The Federal Government of Nigeria disclosed that the Chibok girls have commenced reorientation by teaching the released school girls the techniques of how to speak proper English language.

It was further reviewed that 20 special English language trainers and teachers have been contracted and employed to inculcate the girls with remedial classes.

The above was disclosed by the Minister of Women Affairs and Social Development, Aisha Alhassan, in FCT, Abuja on Tuesday while receiving the released 82 Chibok girls.

The bases of the above was that sometimes in April 2014, not less than 219 school girls were kidnapped from Government Secondary School, in Chibok Town in Borno State, Nigeria where most of the school girls were about to commence the West African Senior School Certificate Examination.

Sometime in 2016, not less than 24 of the Chibok school girls were released by the Nigeria military in search of the school girls.

Early in May 2017 a set of 82 were released after negotiation by the Federal government of Nigeria in exchange of the detained members of the Boko Haram sects.

The Chibok girls have been detained by the Boko Haram terrorists group for over three years.

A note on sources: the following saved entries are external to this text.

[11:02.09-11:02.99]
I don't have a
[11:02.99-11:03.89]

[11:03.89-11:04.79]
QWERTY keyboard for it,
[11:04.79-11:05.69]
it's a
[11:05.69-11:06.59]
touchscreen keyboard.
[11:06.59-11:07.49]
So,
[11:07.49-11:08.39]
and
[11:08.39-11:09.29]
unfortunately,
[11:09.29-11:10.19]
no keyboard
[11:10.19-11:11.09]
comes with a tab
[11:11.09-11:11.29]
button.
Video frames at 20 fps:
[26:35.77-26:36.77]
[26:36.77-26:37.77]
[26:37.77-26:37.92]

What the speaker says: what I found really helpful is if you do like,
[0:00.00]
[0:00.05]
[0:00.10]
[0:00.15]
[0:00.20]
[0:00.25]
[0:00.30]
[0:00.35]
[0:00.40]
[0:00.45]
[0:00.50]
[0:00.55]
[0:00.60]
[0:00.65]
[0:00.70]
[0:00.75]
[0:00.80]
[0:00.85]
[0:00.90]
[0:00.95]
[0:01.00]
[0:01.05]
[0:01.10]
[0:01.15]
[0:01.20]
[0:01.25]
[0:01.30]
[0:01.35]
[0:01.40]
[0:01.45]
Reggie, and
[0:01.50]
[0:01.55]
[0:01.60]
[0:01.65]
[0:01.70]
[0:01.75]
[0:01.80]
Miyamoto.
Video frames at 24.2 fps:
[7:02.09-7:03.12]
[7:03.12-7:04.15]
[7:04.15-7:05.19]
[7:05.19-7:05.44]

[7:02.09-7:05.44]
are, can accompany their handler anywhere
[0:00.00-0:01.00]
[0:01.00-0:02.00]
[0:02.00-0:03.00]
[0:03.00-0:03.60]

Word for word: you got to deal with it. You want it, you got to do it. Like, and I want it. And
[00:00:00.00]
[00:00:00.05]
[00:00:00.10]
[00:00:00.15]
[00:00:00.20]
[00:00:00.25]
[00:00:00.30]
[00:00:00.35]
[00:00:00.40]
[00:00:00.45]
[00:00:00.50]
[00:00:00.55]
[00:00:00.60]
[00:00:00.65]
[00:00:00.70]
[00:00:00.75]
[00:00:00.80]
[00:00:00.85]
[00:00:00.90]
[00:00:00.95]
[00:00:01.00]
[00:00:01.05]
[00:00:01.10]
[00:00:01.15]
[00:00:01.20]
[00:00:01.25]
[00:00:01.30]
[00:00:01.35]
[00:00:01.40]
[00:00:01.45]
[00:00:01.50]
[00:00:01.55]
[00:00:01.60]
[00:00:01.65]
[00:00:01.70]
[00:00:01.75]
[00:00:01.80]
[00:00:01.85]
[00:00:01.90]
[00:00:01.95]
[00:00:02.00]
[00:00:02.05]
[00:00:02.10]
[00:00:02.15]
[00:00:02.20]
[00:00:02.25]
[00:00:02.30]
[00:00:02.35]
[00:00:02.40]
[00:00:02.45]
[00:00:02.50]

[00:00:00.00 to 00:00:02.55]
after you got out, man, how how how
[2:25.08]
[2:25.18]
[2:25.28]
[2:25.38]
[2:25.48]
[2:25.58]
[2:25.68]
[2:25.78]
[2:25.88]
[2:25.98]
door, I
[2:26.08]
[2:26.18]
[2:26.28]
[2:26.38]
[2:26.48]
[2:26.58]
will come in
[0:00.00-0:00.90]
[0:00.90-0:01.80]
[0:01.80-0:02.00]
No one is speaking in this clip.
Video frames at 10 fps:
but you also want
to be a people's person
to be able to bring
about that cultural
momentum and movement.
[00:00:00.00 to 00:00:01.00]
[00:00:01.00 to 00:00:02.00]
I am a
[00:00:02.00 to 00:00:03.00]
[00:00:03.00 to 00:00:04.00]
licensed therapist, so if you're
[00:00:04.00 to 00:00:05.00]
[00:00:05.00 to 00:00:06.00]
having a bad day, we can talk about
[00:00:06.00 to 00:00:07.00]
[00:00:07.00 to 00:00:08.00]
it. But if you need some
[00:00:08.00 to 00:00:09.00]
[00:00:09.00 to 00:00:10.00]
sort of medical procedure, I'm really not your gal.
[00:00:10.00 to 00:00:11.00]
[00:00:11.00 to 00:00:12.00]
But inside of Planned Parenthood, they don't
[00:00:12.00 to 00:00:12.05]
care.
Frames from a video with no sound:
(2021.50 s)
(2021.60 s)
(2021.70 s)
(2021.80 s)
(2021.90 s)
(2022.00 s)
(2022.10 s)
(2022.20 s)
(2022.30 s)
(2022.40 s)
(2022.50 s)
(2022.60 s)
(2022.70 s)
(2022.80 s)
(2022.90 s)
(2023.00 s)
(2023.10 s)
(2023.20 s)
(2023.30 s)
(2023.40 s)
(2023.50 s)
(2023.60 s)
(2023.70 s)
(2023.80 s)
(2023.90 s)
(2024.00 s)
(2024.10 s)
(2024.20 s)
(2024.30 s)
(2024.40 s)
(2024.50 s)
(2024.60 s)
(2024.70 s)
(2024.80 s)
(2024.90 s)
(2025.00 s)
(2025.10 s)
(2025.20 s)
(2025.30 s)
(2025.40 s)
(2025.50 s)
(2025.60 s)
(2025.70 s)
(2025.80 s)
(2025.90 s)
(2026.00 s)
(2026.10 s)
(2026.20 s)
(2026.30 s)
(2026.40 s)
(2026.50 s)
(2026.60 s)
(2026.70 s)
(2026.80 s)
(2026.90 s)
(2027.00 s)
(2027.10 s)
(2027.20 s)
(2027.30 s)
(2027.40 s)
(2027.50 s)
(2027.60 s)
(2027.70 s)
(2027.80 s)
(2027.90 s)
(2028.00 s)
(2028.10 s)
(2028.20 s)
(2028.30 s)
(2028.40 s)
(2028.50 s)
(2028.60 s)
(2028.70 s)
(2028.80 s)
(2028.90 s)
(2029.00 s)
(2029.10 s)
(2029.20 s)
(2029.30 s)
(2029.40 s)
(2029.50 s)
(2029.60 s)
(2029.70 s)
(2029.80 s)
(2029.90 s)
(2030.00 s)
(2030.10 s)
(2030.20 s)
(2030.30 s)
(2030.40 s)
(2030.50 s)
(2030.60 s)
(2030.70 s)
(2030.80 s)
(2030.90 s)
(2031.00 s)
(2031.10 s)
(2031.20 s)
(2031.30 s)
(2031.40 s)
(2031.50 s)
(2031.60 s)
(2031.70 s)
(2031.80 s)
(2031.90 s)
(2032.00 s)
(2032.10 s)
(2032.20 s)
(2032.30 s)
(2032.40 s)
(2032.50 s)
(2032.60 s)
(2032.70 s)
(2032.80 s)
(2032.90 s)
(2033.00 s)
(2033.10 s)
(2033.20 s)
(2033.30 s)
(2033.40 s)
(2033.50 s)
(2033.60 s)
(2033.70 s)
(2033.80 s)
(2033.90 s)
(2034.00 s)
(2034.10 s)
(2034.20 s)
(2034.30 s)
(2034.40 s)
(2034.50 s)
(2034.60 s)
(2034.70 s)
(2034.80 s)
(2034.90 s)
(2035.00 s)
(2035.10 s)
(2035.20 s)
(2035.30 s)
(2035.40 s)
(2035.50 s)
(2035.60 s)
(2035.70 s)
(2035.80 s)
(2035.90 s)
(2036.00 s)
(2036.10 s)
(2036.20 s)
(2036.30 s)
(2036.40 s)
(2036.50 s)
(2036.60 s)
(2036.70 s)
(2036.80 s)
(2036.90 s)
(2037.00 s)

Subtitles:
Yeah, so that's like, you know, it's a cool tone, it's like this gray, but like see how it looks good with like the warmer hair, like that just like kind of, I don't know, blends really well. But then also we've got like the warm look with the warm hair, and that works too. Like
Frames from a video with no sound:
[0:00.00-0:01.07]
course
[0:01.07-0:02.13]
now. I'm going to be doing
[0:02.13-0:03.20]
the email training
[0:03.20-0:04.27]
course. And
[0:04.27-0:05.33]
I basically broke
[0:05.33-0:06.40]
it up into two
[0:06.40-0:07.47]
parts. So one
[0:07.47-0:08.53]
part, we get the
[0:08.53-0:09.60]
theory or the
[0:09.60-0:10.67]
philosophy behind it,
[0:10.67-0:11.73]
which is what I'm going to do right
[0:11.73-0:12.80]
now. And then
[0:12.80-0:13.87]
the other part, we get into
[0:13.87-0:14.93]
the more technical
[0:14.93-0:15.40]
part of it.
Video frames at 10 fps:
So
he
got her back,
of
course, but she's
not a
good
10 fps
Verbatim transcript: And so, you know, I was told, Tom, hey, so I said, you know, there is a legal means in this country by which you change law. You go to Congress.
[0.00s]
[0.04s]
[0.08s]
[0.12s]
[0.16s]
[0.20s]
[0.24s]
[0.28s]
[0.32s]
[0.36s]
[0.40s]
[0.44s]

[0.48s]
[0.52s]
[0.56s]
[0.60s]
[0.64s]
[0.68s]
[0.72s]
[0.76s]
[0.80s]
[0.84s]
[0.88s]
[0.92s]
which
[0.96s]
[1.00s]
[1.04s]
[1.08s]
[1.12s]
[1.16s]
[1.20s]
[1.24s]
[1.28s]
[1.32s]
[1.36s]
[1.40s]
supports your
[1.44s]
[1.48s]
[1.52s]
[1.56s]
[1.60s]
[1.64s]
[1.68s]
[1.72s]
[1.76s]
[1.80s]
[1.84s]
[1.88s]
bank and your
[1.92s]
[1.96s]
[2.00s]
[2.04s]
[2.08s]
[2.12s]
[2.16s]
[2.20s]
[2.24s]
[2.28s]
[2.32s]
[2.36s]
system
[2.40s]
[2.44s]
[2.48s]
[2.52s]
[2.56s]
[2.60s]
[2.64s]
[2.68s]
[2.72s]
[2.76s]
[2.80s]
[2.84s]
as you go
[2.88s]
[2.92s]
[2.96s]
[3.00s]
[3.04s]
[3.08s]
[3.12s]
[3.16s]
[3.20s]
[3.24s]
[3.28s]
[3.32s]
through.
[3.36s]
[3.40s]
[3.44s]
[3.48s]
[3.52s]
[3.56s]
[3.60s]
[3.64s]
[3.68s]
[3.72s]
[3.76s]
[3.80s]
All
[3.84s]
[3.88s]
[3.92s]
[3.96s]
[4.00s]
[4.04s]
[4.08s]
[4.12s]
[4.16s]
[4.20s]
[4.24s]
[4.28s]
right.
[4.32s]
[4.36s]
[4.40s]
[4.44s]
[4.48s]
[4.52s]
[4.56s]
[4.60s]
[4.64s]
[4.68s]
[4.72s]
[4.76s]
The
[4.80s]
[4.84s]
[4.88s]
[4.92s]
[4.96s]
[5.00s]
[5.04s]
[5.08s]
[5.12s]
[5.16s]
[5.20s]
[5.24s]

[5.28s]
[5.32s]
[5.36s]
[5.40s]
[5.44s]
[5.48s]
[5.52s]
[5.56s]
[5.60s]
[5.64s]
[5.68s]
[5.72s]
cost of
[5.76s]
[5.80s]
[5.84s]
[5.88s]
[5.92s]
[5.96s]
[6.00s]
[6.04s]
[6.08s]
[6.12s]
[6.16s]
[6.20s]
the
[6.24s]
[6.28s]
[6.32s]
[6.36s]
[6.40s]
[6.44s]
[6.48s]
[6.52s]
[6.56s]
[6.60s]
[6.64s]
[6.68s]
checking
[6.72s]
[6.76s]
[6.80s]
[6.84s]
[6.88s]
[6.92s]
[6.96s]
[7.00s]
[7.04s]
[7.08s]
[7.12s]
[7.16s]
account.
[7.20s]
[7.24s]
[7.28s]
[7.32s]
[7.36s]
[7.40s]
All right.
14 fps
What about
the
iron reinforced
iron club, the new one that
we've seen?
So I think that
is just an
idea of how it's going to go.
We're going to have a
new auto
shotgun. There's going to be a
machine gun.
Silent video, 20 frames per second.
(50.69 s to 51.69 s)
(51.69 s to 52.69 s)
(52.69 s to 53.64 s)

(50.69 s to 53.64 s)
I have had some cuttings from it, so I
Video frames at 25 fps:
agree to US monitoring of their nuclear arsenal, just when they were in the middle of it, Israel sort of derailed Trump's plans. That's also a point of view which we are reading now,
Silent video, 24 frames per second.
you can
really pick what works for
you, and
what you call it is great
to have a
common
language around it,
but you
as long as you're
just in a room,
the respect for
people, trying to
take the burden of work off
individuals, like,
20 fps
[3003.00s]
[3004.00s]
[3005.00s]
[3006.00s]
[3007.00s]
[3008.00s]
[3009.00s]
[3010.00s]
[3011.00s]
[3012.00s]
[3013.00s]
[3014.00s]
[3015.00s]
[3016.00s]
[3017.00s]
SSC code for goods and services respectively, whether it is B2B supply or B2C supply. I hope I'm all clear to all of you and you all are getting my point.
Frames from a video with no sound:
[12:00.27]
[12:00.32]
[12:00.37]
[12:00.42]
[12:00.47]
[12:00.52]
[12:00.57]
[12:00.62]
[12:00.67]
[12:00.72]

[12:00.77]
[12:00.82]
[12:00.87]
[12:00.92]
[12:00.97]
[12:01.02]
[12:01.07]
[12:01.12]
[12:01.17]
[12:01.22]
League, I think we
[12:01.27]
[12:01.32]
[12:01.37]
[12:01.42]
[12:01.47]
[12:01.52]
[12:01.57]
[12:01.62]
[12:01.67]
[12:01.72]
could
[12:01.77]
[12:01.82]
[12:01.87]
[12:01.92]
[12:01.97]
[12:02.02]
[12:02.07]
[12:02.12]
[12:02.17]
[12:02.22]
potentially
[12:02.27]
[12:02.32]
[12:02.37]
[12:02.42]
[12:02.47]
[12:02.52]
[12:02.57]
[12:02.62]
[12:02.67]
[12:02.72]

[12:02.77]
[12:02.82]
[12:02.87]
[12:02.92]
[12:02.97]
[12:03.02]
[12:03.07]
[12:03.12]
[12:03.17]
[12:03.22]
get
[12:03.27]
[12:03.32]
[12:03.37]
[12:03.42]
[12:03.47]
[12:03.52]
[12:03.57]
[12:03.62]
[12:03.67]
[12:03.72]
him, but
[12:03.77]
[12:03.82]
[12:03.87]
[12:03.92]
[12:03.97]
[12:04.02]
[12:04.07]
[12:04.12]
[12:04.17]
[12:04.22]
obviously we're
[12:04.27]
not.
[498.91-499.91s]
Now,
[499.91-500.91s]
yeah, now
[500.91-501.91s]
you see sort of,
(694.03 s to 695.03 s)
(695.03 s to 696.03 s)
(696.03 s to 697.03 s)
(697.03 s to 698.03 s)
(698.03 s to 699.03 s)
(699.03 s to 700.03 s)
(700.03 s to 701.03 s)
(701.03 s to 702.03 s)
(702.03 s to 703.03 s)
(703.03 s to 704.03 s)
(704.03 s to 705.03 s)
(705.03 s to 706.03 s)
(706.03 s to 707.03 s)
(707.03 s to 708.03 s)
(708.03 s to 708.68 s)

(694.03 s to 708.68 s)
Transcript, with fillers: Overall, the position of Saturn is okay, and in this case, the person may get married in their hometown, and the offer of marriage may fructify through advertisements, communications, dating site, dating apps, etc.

The 82 Chibok school girls were kept in a health facility under the supervision of the Department of State Services, where they underwent medical tests, treatment and care.

The Minister of Women Affairs and Social Development, Aisha Alhassan disclosed as follows

“I thank the teachers and vocational trainers for training them. The 24 girls who could not speak good English, can now speak good English and I am sure by the time they handle the new ones (82), they will also speak good English and will be able to pass JAMB, WASSCE and NECO when they go back to school.”

The minister said by September, the rehabilitation of all the girls would have been completed and they would be enrolled in school.

She said since the girls had missed three years of school, they would need to take remedial classes.

“We are going to keep them till the school year starts in September. Dr. Anne (Okoroafor) said they are both medically and psychologically stable. The therapy will go on for four months till September when they will be enrolled in school.

“Therefore, the programme will last from now till September when they would be in school. By then, they would have overcome the trauma.”